Well, yes and no. There are random sign flips at the start that prevent the WHT (similar to the DFT like you said) really correlating anything specific. But certainly correlating something, lol. That results in an initial fair distribution of information about the input data across all the first WHT outputs.
Here are some early papers on the WHT that someone caused me to dig up recently: https://archive.org/details/DTIC_ADA045066
I coded up Switch Net 4 in FreeBasic, which is nearly C with pointers etc. https://archive.org/details/switch-net-4-bpfb
There is a generic FreeBasic version and a Linux AMD64 version with assembly language speed-ups.

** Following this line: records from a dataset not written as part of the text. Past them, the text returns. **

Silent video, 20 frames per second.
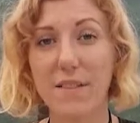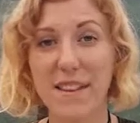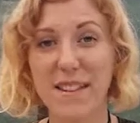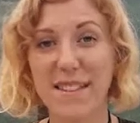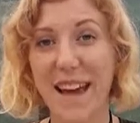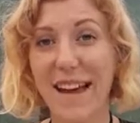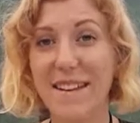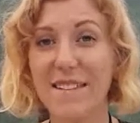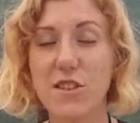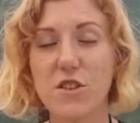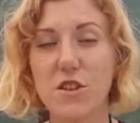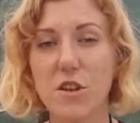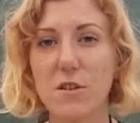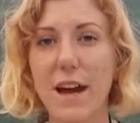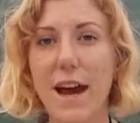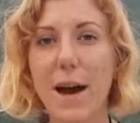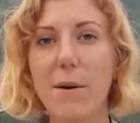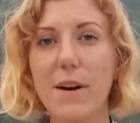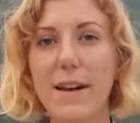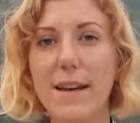this attitude
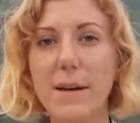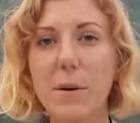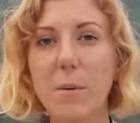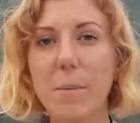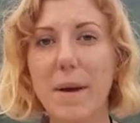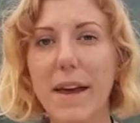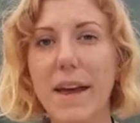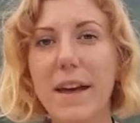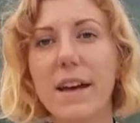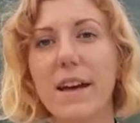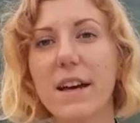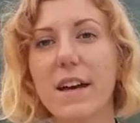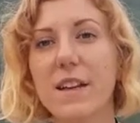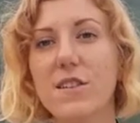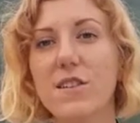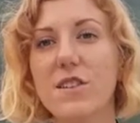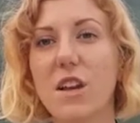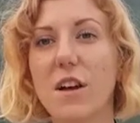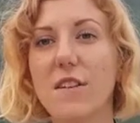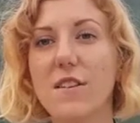out a little bit
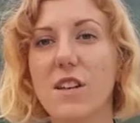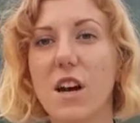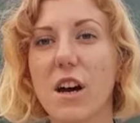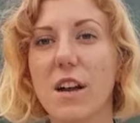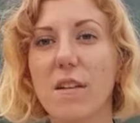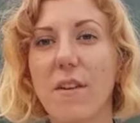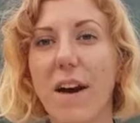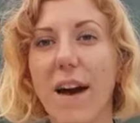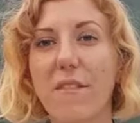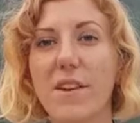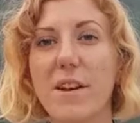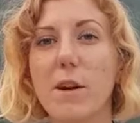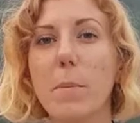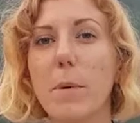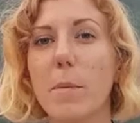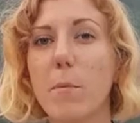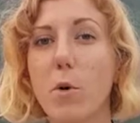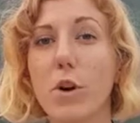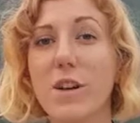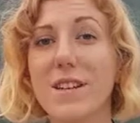and start to kind of have a little
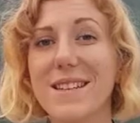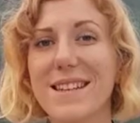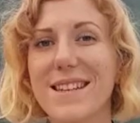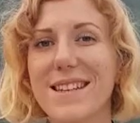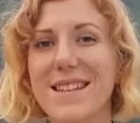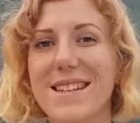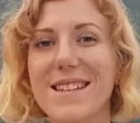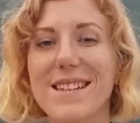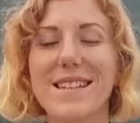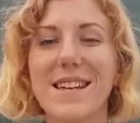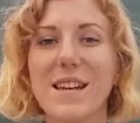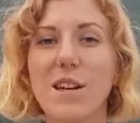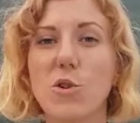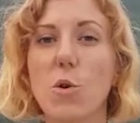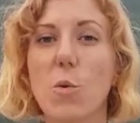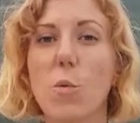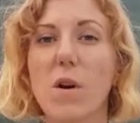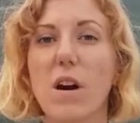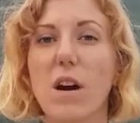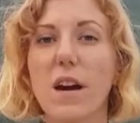bit more consistency in
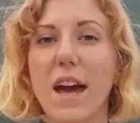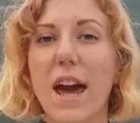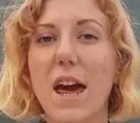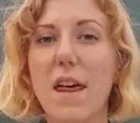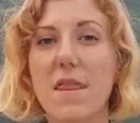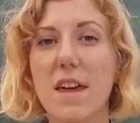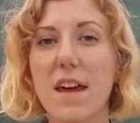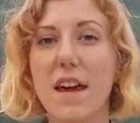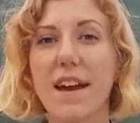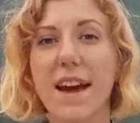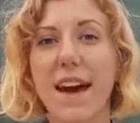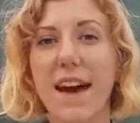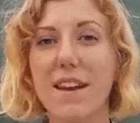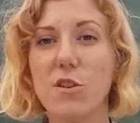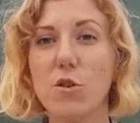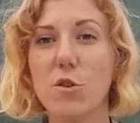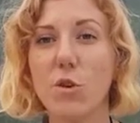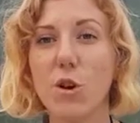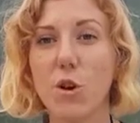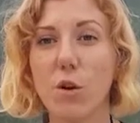your work ethic
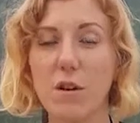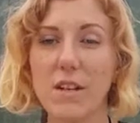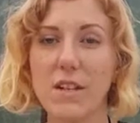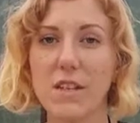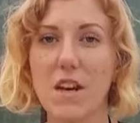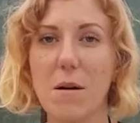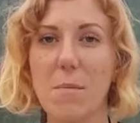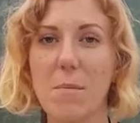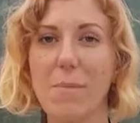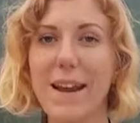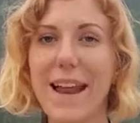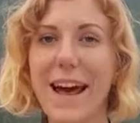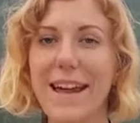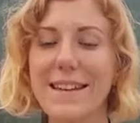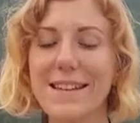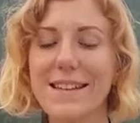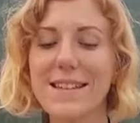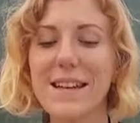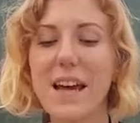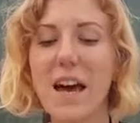and your longer term
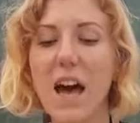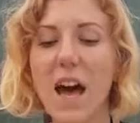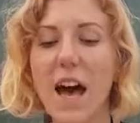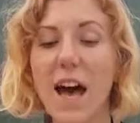plans.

I am initially training a net with 128 by 128 color image inputs and outputs on one of the weaker CPUs around. It seems to work fine. I’m training on about 150 images to start with, I would imagine several thousand images would be possible if you put the CPU time in. In terms of multi-threading to use multiple CPU core, I think that may be doable.
It should be possible to port the code to other programming languages, especially if they have pointer capability, but Java would be possible too.
I don’t know what happens if you put the code on a GPU with tensor cores to do the multiple 4 by 4 matrix operations involved etc!
In the comments I had to explain why you would want to destructure the spectral response of a fast transform because people don’t usually think of the other behaviors such as one to all, or one to nearly all connectivity and that the outputs of a fast transform are basically various statistical summary measures on the input vector. Meaning an error in one input to the fast transform only has a minimal impact on a particular output and there is a lot of averaging type behavior going on.
So even if the output of say a simple parametric activation function used in conjunction with a “frozen” neural network weight matrix is quite crude all the averaging effects in a further fast transform will smooth the response out.